6 Cognitive Biases of an Investigator in Corporate Fraud Investigations



Sundaraparipurnan N., Associate Director, Forensic Services
SKP Business Consulting LLP

Investigation requires an understanding of people and events, as well as the ability to put them into perspective. An investigator, while expected to be independent, should consider the possible cognitive biases he might possess while performing the role; otherwise, he might not approach the investigation professionally. For example, an investigator who creates a theory about a fraud incident may be blind to evidence that invalidates his theory.

Though psychologists have applied the principles around biases in multiple scenarios, their applications have been limited in the field of corporate fraud and misconduct investigations. Considering the possible consequences of an incorrect judgement, caused by an inappropriate correlation or insufficient evidence, it’s essential to evaluate your approach when handling such potential biases. Some cognitive biases could also be used to the investigator’s favor if applied in the appropriate circumstance. 

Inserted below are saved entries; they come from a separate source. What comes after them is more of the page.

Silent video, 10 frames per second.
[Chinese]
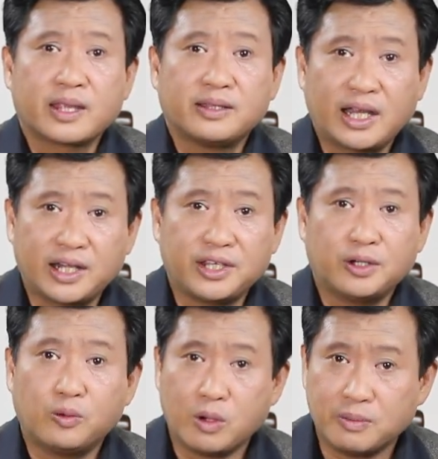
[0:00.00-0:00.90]
那里
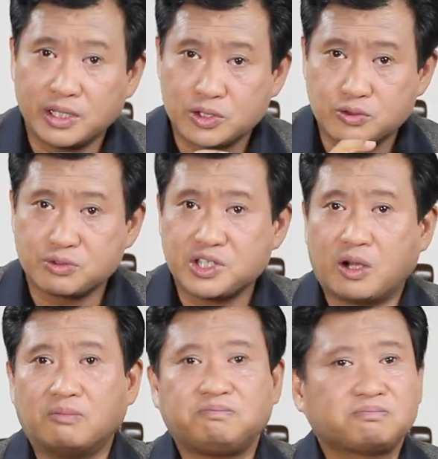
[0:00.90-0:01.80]
有我们的主
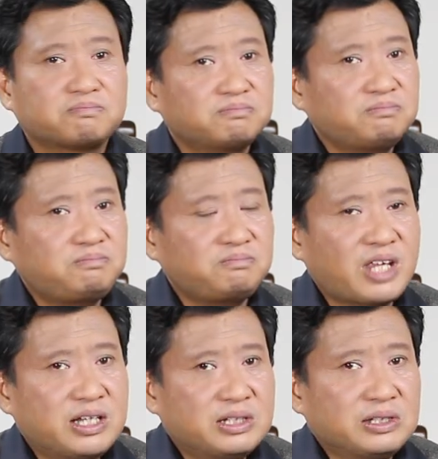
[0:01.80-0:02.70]

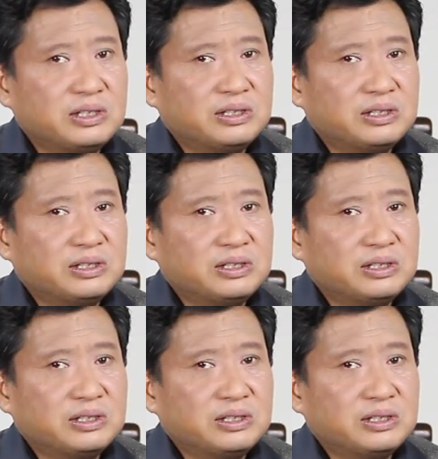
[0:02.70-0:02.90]
教。”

Consider some of the key biases that might have an impact on an investigation:

  1. Outcome bias: Judging a decision based on its outcome.
    For example: An investigator might use outcome bias to influence a potential whistleblower to file a report of misconduct by revealing that other employees have shared similar information. It’s pertinent to note that the whistleblower doesn’t have an insider’s perspective of the number of concerns received and the proportion of those that are substantiated. Therefore, any effort towards trying to influence the whistleblower’s behavior would most likely persuade him to report a concern.
  2. Confirmation bias: Listening to information that confirms the preconceptions.
    While preparing for the interview of a subject, a fraud examiner might come across several visualizations of fraud. However, they need to understand that these are mere visualizations and the facts need to be fleshed out during the interview.

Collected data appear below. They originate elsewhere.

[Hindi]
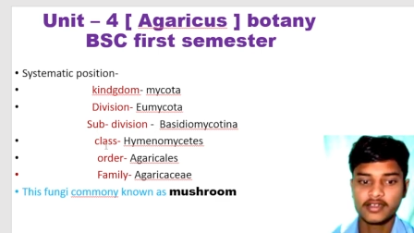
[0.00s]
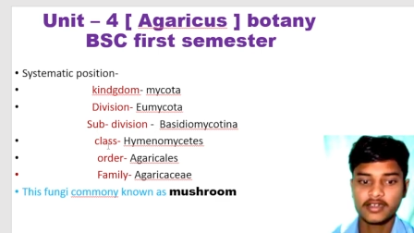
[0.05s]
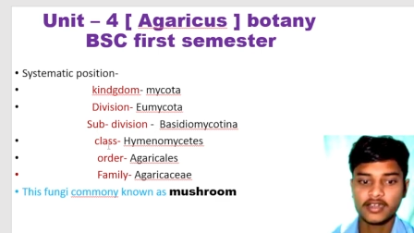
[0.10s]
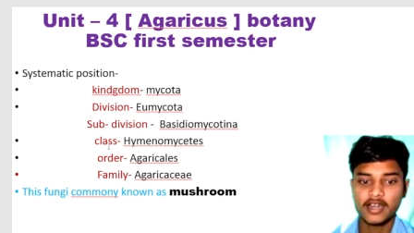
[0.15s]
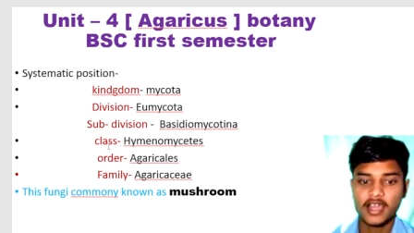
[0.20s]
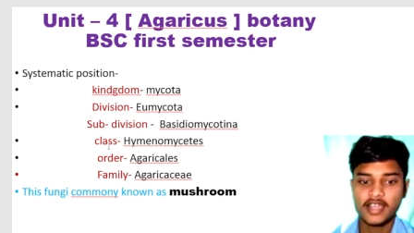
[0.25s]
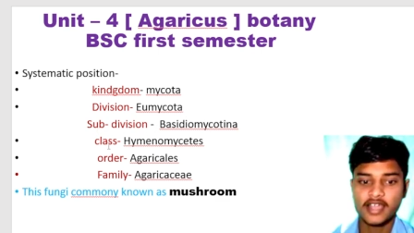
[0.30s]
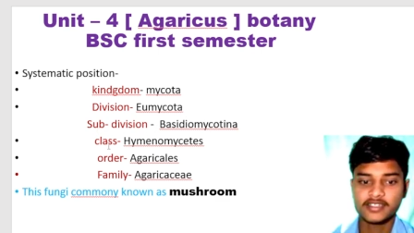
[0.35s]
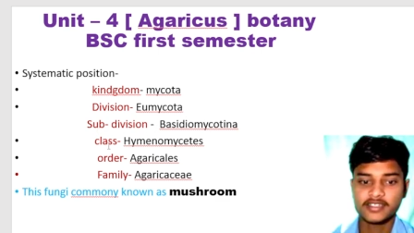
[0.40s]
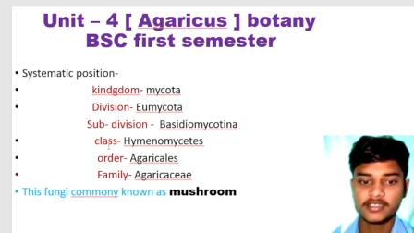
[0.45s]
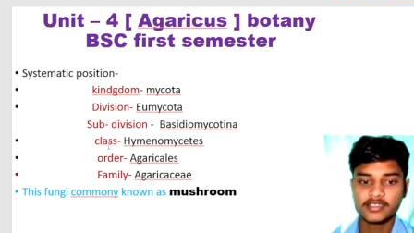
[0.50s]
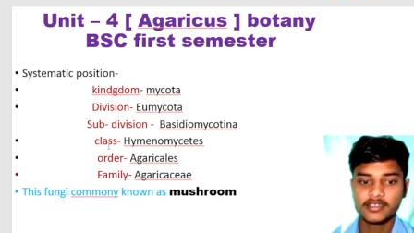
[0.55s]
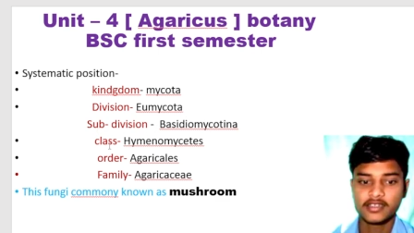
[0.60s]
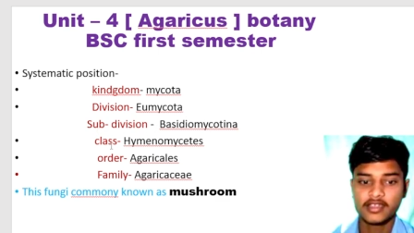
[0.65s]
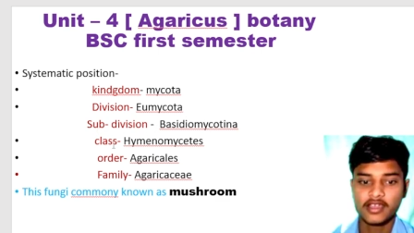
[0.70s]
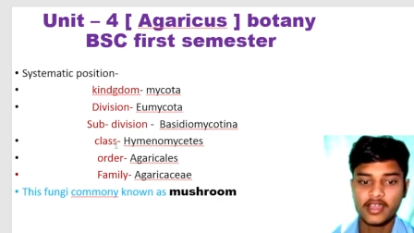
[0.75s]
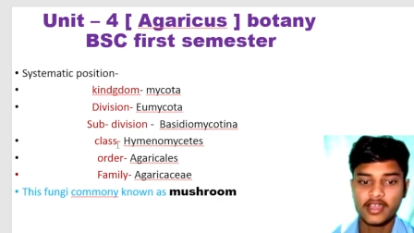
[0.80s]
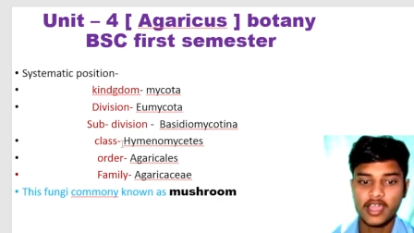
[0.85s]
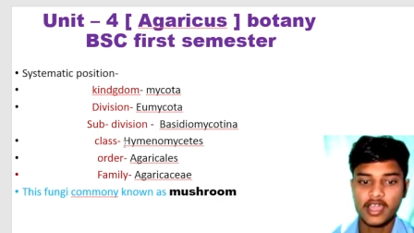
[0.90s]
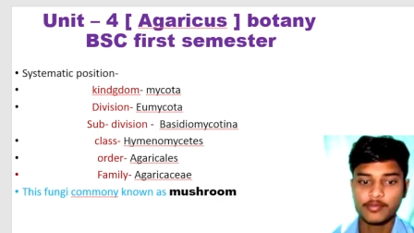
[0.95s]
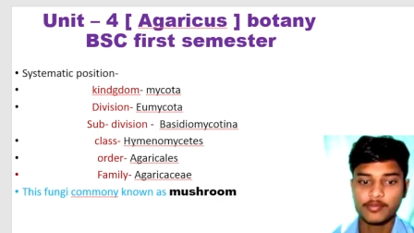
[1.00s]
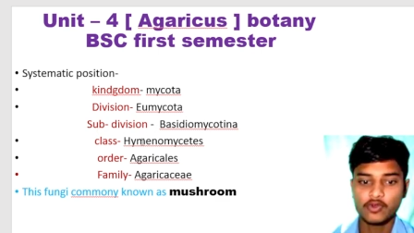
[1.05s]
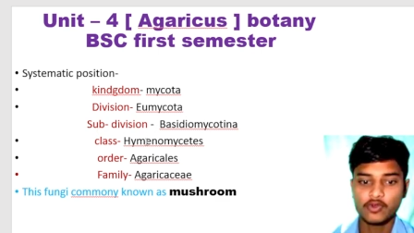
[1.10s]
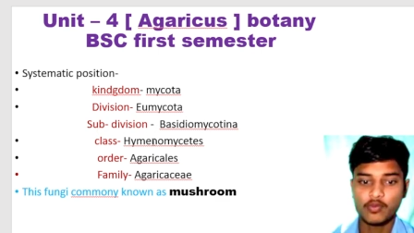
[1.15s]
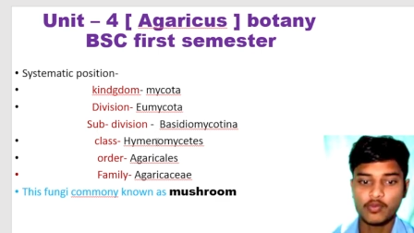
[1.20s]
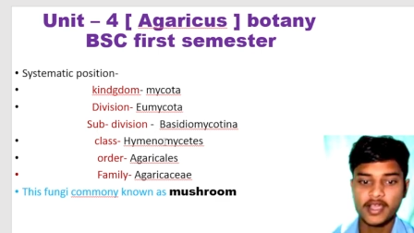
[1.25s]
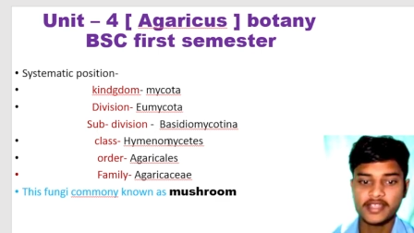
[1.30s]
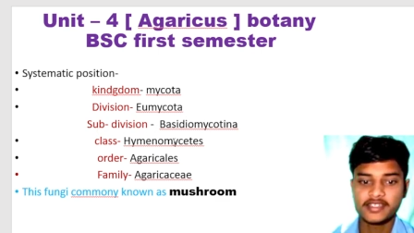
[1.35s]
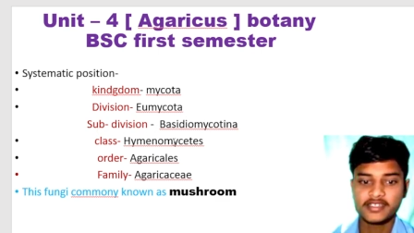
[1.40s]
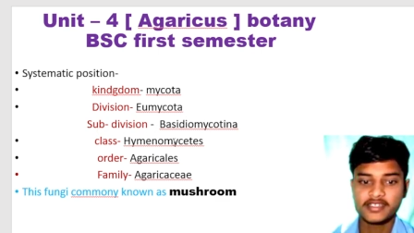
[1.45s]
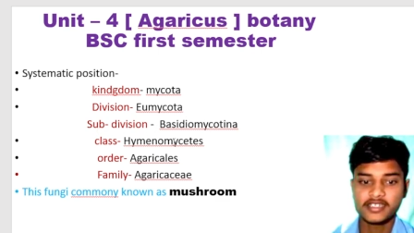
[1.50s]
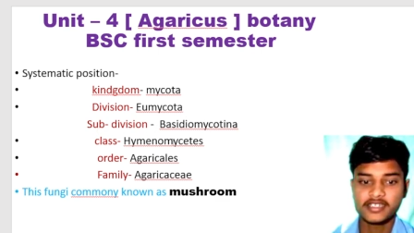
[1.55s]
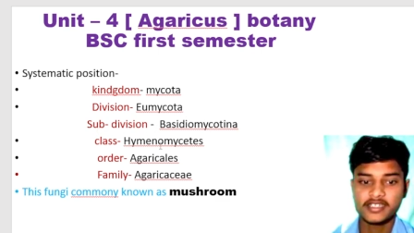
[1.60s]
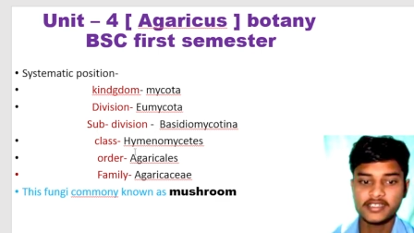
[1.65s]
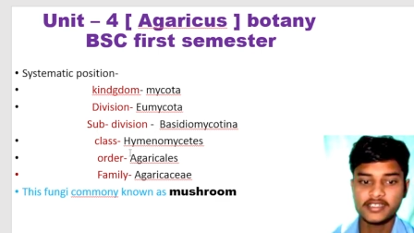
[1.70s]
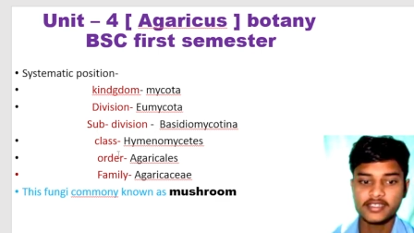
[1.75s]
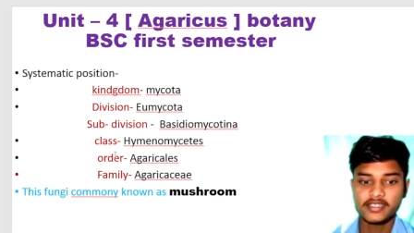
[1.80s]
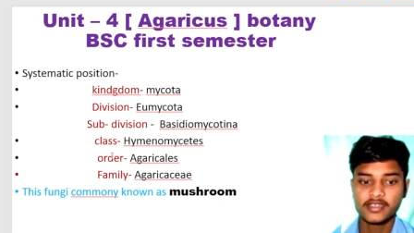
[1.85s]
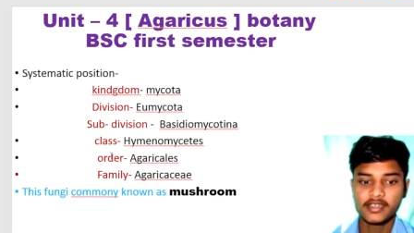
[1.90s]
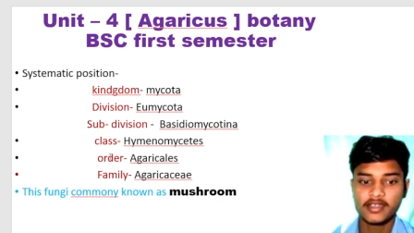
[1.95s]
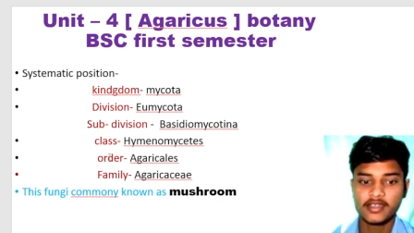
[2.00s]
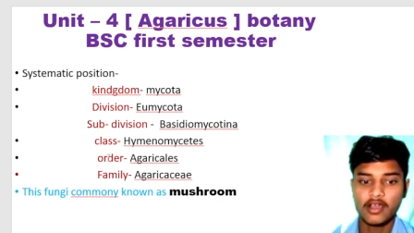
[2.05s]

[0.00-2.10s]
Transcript: क्लास हेमनोमास्टिस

    For example, a suspect is believed to have passed a fraudulent transaction that significantly affected the books. However, they’re found to be innocent because an IT administrator misused his account. Using structured conversations, the investigator could lead the subject to believe that the direction of the investigation isn’t pointing towards him.
  3. Clustering illusion: The tendency to see patterns in random events.
    In an investigation, an investigator might come across disparate information that has limited correlation. An investigator may find similarities in the names between a director of a target company on which due diligence is being conducted and a person on an international watch list while conducting pre-investment public domain corporate intelligence searches. However, if they look at additional information, like the director’s personal information, they could eliminate this bias.
  4. Availability heuristic: Overestimating the importance of information that is available to them.
    Based on certain information provided by whistleblowers or other witnesses, an investigator might believe that adequate evidence of misconduct exists. However, they should consider that in investigations where they could not obtain documentary evidence, the reliance on the verbal evidence should be appropriately measured.
  5. Stereotyping: Expecting a group or person to have certain qualities without having real information about the person.
    Imagine a fraud has been committed by collusion. A select group of employees in the department may indicate they are aware of fraud incidents being perpetrated by others in the same department. However, this awareness may not be certain. In circumstances where an individual has been implicated in a fraud is the subject of a separate review, it is essential to remember that the individual did not necessarily commit fraud this time around.

    Stereotyping can be best used in accusatory interviews where an investigator accuses a subject by stereotyping his behavior with that of another suspect. In this case, the subject would help the investigator understand the differences in behavior, which could demonstrate the difference between innocence and unethical behavior.
  6. Blind-spot bias: Failing to recognize one’s own biases.It’s essential to conduct a self-assessment of possible cognitive biases and consciously attempt to address them. If an investigator were to use blind-spot bias during the course of investigation related to employee misconduct, it could influence them to believe unethical behavior exists. However, they might miss the fact that the employee acted on the instructions of a superior and didn’t understand the possible impact of such action.

While these situations can’t be pre-planned, it’s the investigator’s responsibility to remain aware of, and mitigate, these biases.